In January 2015, we exercised the option we were granted under the GARP Agreement to enter into an exclusive, worldwide commercial in-license for use of certain GARP-related intellectual property rights owned by UCL and the Ludwig Institute for Cancer Research to further develop and commercialize licensed products, including the GARP-neutralizing antibody ARGX-115 which was discovered under the original collaboration (GARP License). Upon the expiration of the GARP Agreement, the GARP License will become a fully paid-up, perpetual worldwide exclusive license under the GARP intellectual property for any purpose, subject to UCL’s retention of non-commercial research rights.

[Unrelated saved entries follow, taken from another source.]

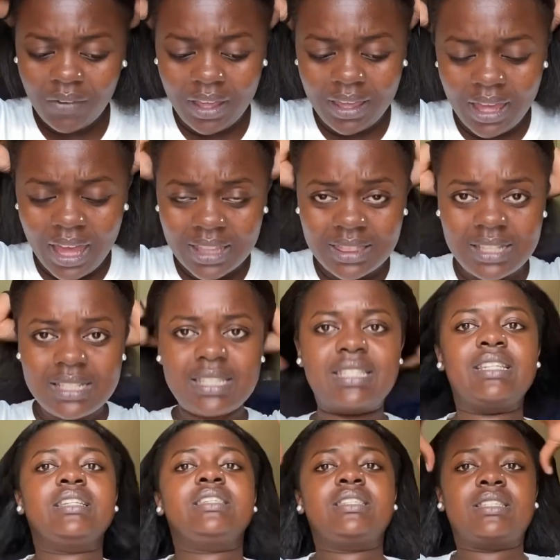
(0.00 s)
yeah, this
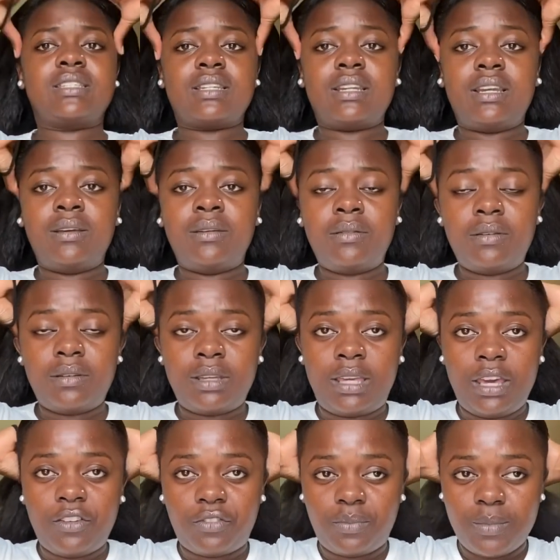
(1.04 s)
just
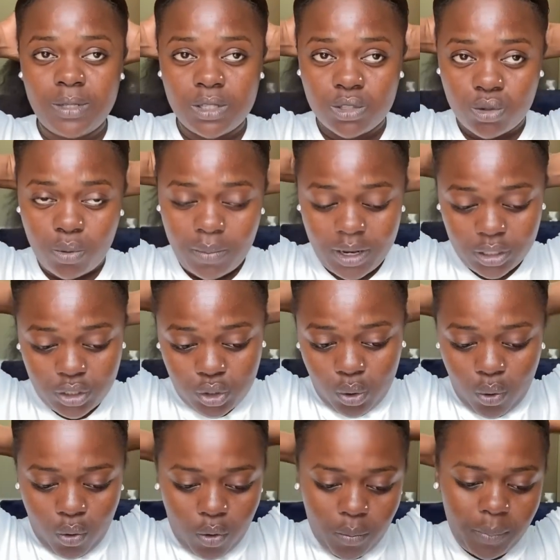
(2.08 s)
gave me so much
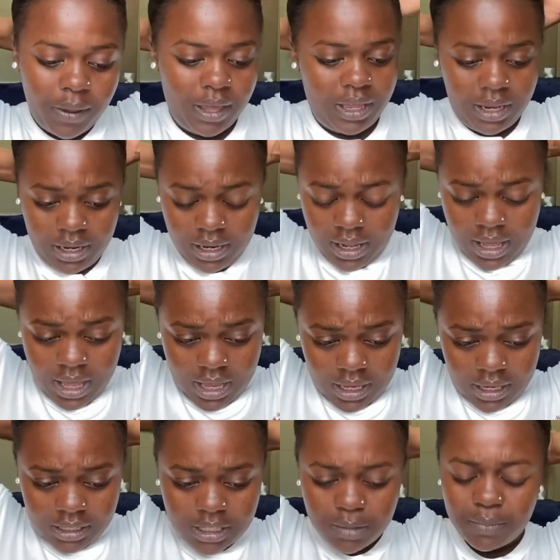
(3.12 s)
hope, and
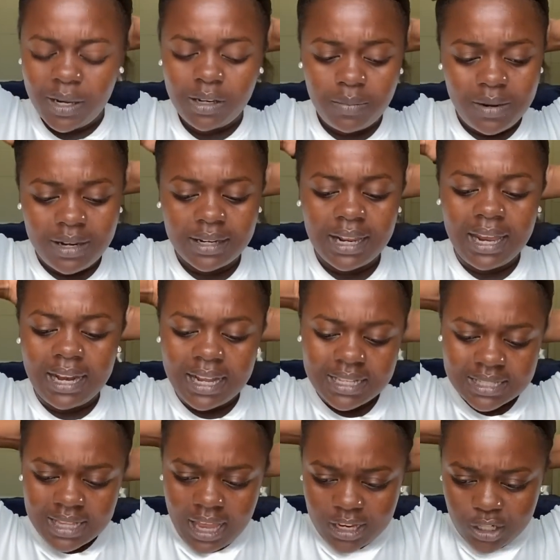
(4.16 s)
it made me
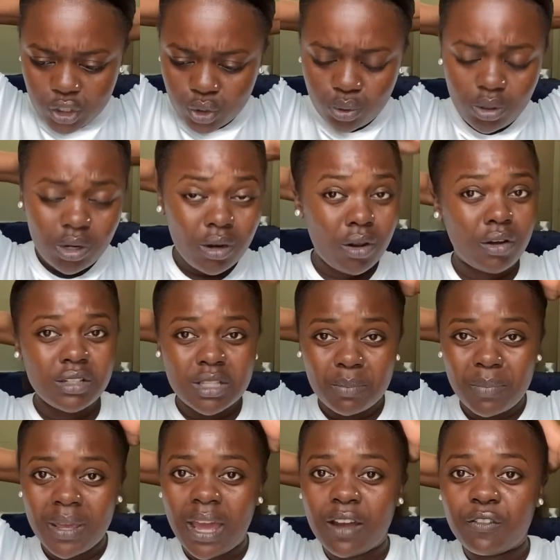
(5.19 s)
realize I should not
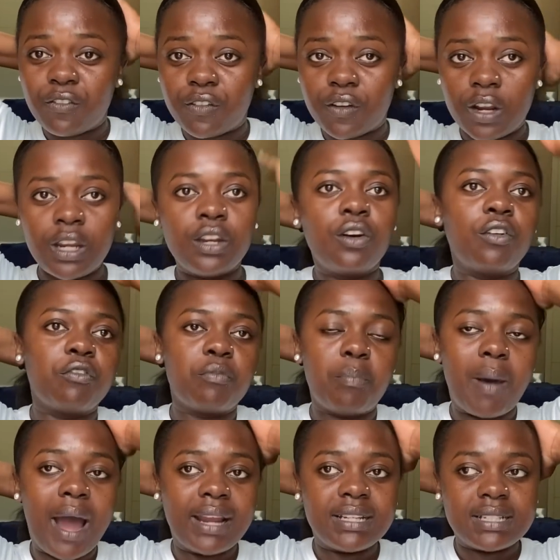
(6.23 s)
be afraid of
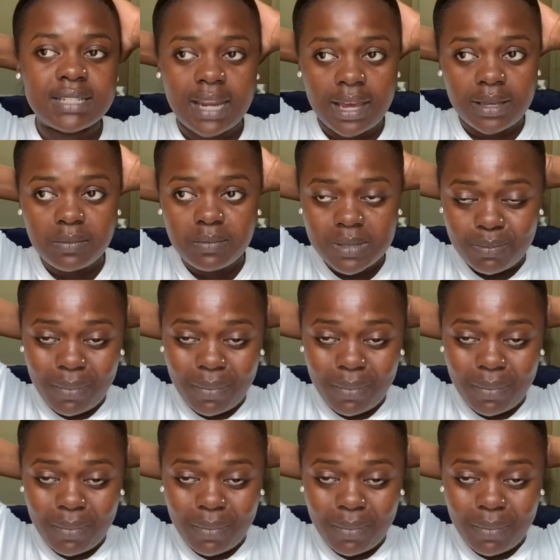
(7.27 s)
bad times.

Pursuant to the GARP License, we may grant sublicenses to third parties and affiliates of such third parties. In 2016, we entered into an exclusive collaboration and license agreement with AbbVie regarding ARGX-115. From any income we receive in connection with these sublicenses, such as in connection with AbbVie Collaboration Agreement, we must pay Sopartec a percentage of that income in the lower teen digit range. Royalty payment obligations expire on a product-by-product and country-by-country basis when there are no valid claims covering the ARGX-115 product. We also have diligence obligations with respect to the continued development and commercialization of ARGX-115 products.
Our Exclusive License with NYU Langone Health and LUMC for ARGX-119
In 2019 and 2020, we entered into collaboration and exclusive license agreements with NYU Langone Health and LUMC under our IIP to develop antibodies targeting the MuSK, for the treatment neuromuscular diseases, which play a major role at the neuromuscular junction (NYU and LUMC Agreements). Pursuant to the NYU and LUMC Agreements, we, NYU and LUMC jointly developed antibodies against MuSK using our proprietary suite of technologies. Under the NYU and LUMC Agreements, as amended, we are obligated to make milestone payments upon the occurrence of certain development milestones, commercialization milestones and pay tiered royalties on net sales in the low single digits.